The increasing tourist development of Bribie Islands (processed in Barbecue from 1963) and his public fame, which he had achieved with his exhibitions, caused Fairweather to leave Australia again on August 7, 1965 for Singapore and India, but he returned in September. A year later he flew to London, where he was considering setting up a studio; however, he felt like an outsider here and soon traveled back to Bribie Island. In 1968 he resumed his abstract painting for a short time and created his last major work, House by the Sea . In 1973 his fellow artists presented Fairweather with the International Co-operation Art Award for his outstanding contribution to the arts in Australia. By 1970, the Australian tax authorities targeted Fairweather and found a five-figure tax liability. The Macquarie Galleries had taken action to set up an escrow account on his behalf because Fairweather was not interested in his earnings. Plagued by arthritis and heart disease, from 1969 onwards he found it increasingly difficult to stand at his low, flat table and paint as usual. He died of a heart attack on May 20, 1974 at the Royal Brisbane and Women's Hospital and was cremated according to Presbyterian custom.

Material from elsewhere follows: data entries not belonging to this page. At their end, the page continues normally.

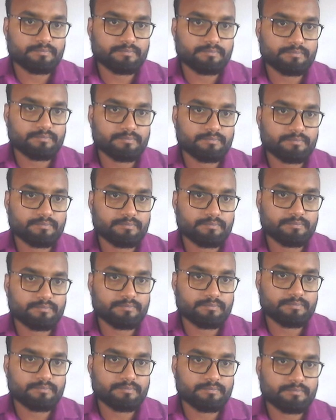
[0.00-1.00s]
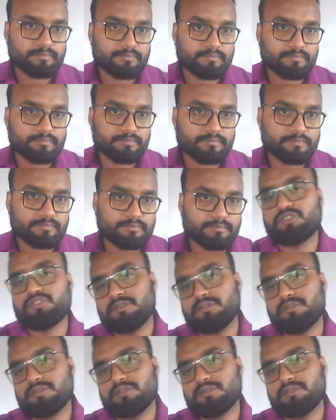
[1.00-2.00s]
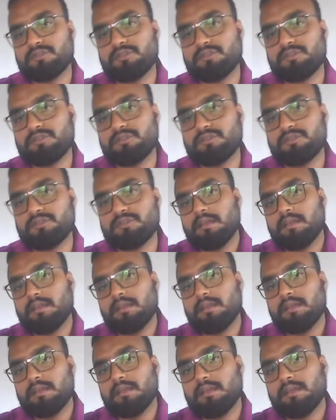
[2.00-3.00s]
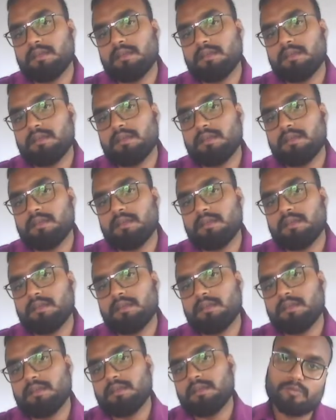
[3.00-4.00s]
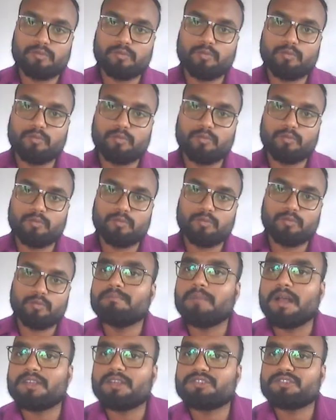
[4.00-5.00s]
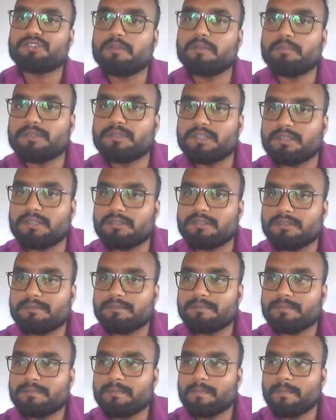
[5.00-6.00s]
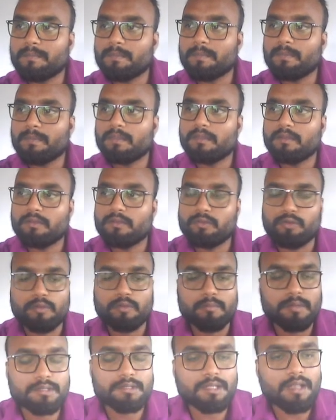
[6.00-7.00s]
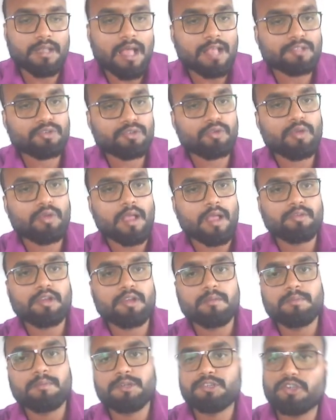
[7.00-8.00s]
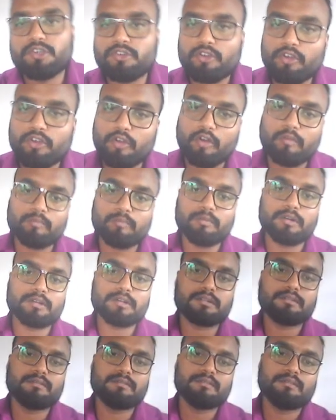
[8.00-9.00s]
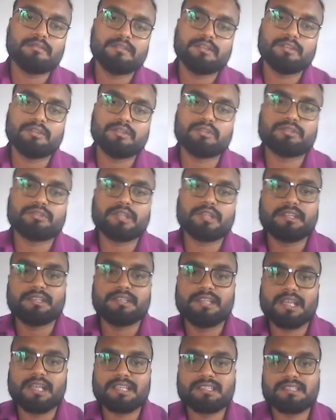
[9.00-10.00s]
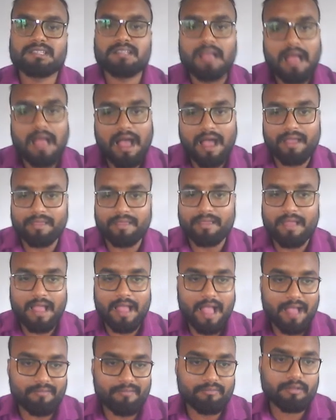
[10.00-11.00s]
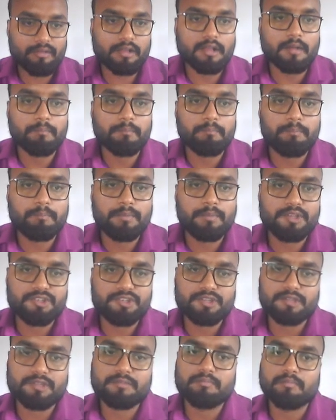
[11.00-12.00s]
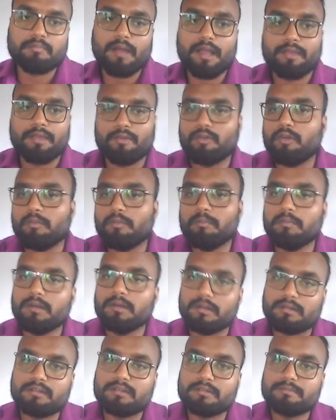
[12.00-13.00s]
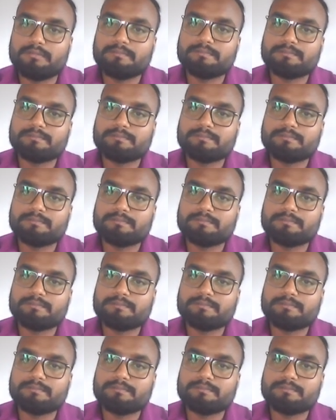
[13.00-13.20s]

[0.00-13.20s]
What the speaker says: it's a mixture of past and present. Why past and present? Your mother asked you, have you completed your homework? You said, yes, I have completed my homework.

Fairweather's work is in the holdings of the National Gallery of Australia in Canberra and all other national galleries in Australia. In addition, his works are shown in many regional museums. Internationally, he is represented in the Tate Gallery in London , the Leicester Galleries and the Ulster Museum in Belfast . He was influenced by William Turner , Paul Cézanne , Chinese culture and Buddhism , among others . He individualized his style with Chinese calligraphy, post-impressionism , cubism , abstraction and Aboriginal art . The content of his work was clearly autobiographical and mostly reflective. The master colorist used color sparingly; in his landscape painting the emphasis was on the figures shown. He worked slowly and made many changes as the ideas came to him, day or night. He disapproved of attempts to intervene in his lifestyle, he lived withdrawn and self-disciplined, free from social constraints.

literature

  • Angela Goddard: Ian Fairweather, Late Works 1953-74. Queensland Art Gallery , 2012, ISBN 1-92150-348-3 , 106 pp.
  • Murray Bail: Fairweather . Allen & Unwin, 2009, ISBN 1-74196-356-7 , 280 pp.
  • Nourma Abbott-Smith: Ian Fairweather. Profile of a painter . University of Queensland Press, 1978, 170 pp.

Web links

Commons : Ian Fairweather  - Collection of images, videos and audio files

Individual evidence

  1. a b c d e f g h i j Janet Hogan: Fairweather, Ian (1891–1974). In: Australian Dictionary of Biography , Volume 14, (MUP), 1996.
  2. Amos Aikman: The HMAS Patricia Cam, and Janice Braunds search for her sailor father. In: The Australian of January 21, 2018.
  3. Michael Stevenson: Gift Horse. In: robertleonard.org
  4. Raftman Fairweather says "No". In: The Herald (Melbourne) June 20, 1952, p. 1
  5. Artist dies. In: The Canberra Times, May 23, 1974, p. 1.